Nesta semana, quando México e África do Sul voltam a protagonizar o jogo de abertura — desta vez no Estádio Azteca, com horário marcado para quinta-feira às 16h (de Brasília) — a lembrança daquele lance volta à discussão. Fora das quatro linhas, Tshabalala encerrou a carreira em 2021 e consolidou uma presença pública direta: soma mais de um milhão de seguidores e é garoto‑propaganda de marcas locais.

A atuação fora dos gramados é marcada por iniciativas sociais. Pela Siphiwe Tshabalala Foundation, o ex‑meia concentra ações voltadas à formação de crianças carentes, usando o futebol como ferramenta de inclusão e mobilidade social. Na visão dele, a repercussão daquele gol extrapolou o esporte e virou mensagem de possibilidade para jovens que buscam oportunidades.
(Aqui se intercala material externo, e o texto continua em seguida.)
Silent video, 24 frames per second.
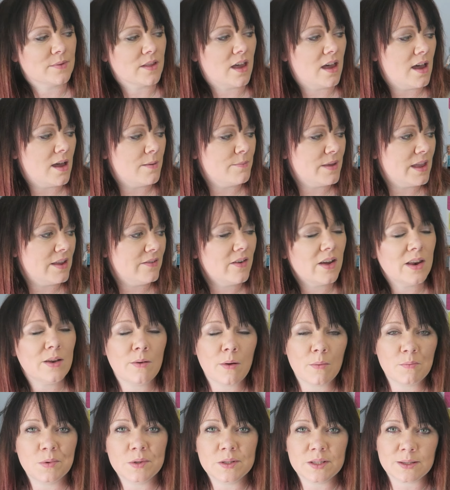If
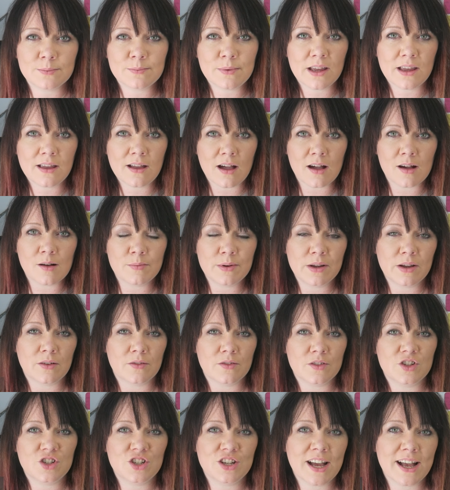anyone wants me, I'll be
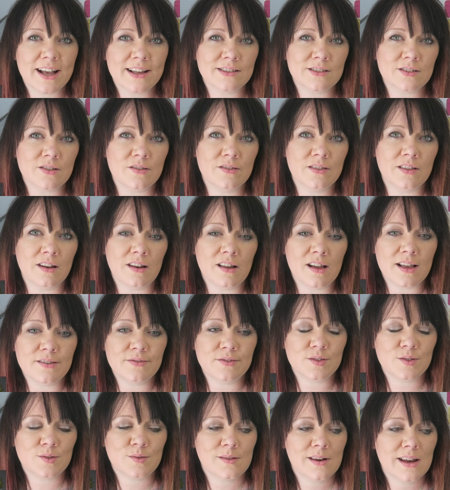on the chat, on the live
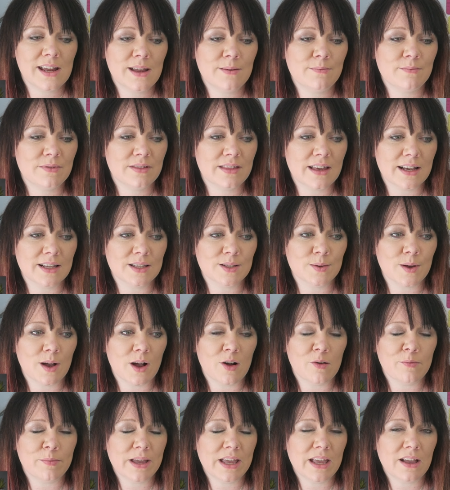stream. That's where
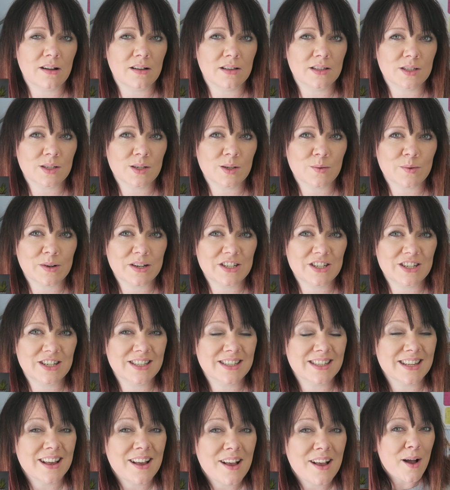I'll be answering
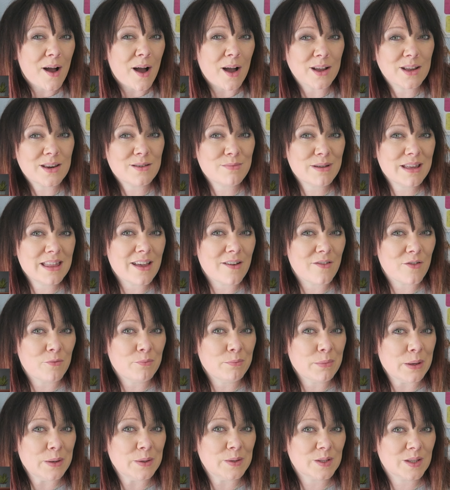questions. I'm going to be there for
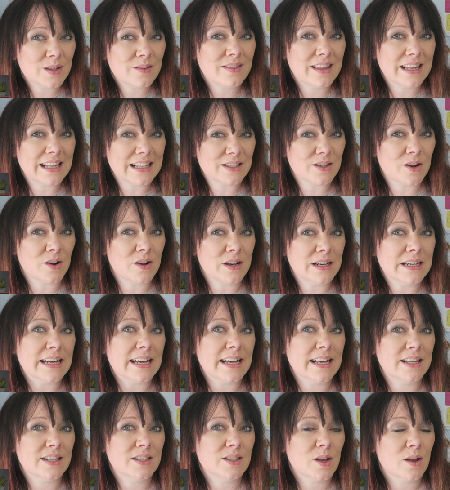most of the Easter
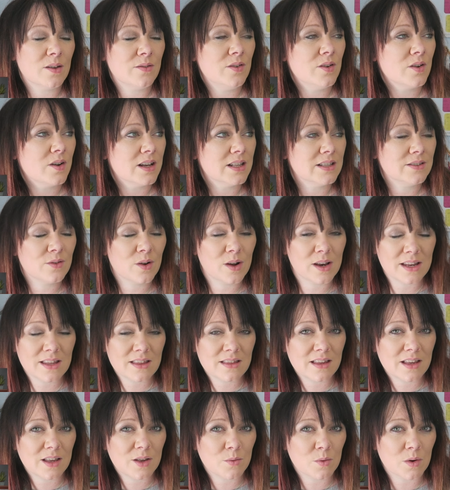holidays, so if you guys have got
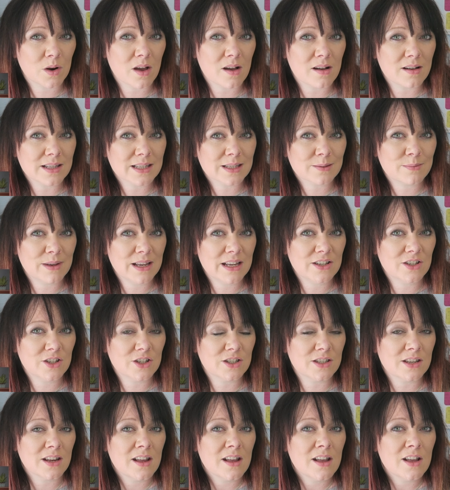anything you want to ask me,
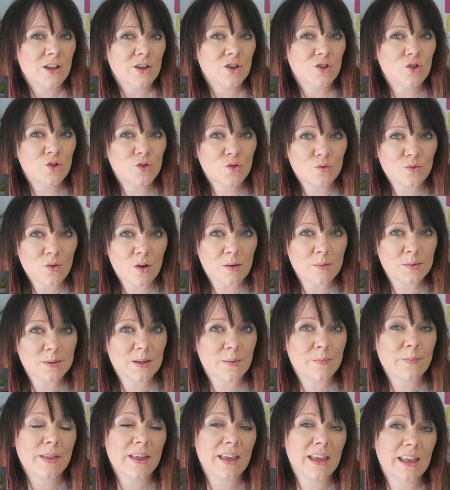just drop
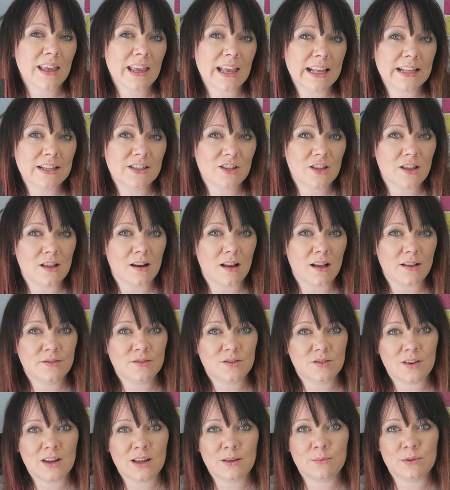something into the live
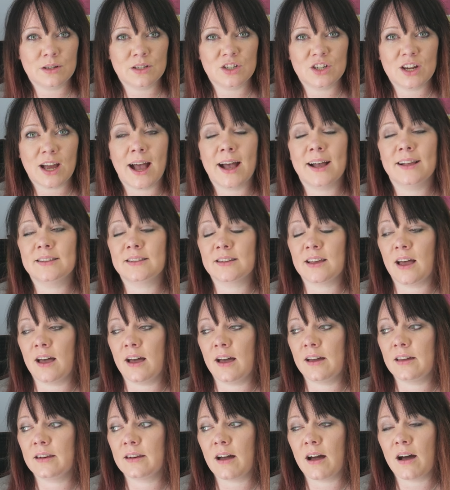stream chat
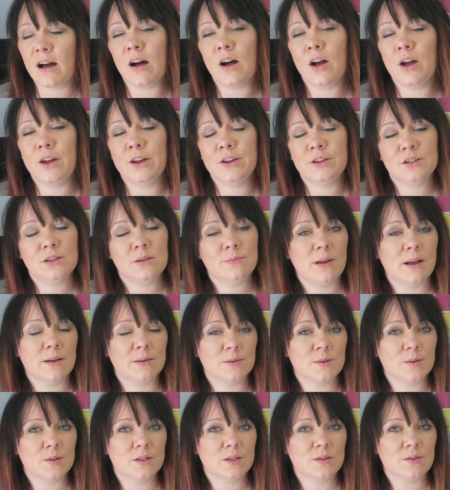and I should be
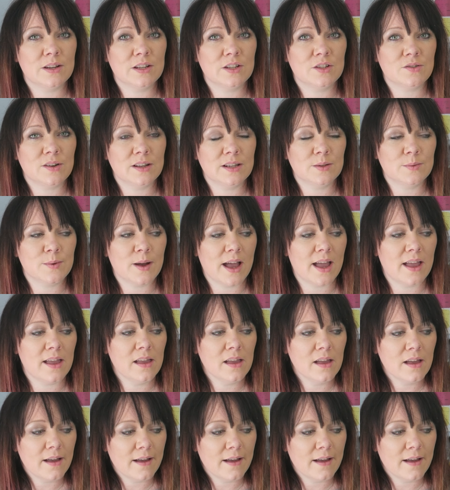able to answer it straight away.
Nos últimos meses, Tshabalala deu passos também na formação pessoal: concluiu curso em Entretenimento, Mídia e Esportes na Universidade de Harvard, movimento que ele próprio comemorou como um novo capítulo. Para esquentar a reedição do duelo de 2010, um amistoso entre lendas terminou 5 a 2 para o México; Tshabalala marcou de pênalti e tentou reviver a dancinha que o tornou reconhecível, lembrando que a trajetória do atleta transita entre memória esportiva, influência pública e trabalho social.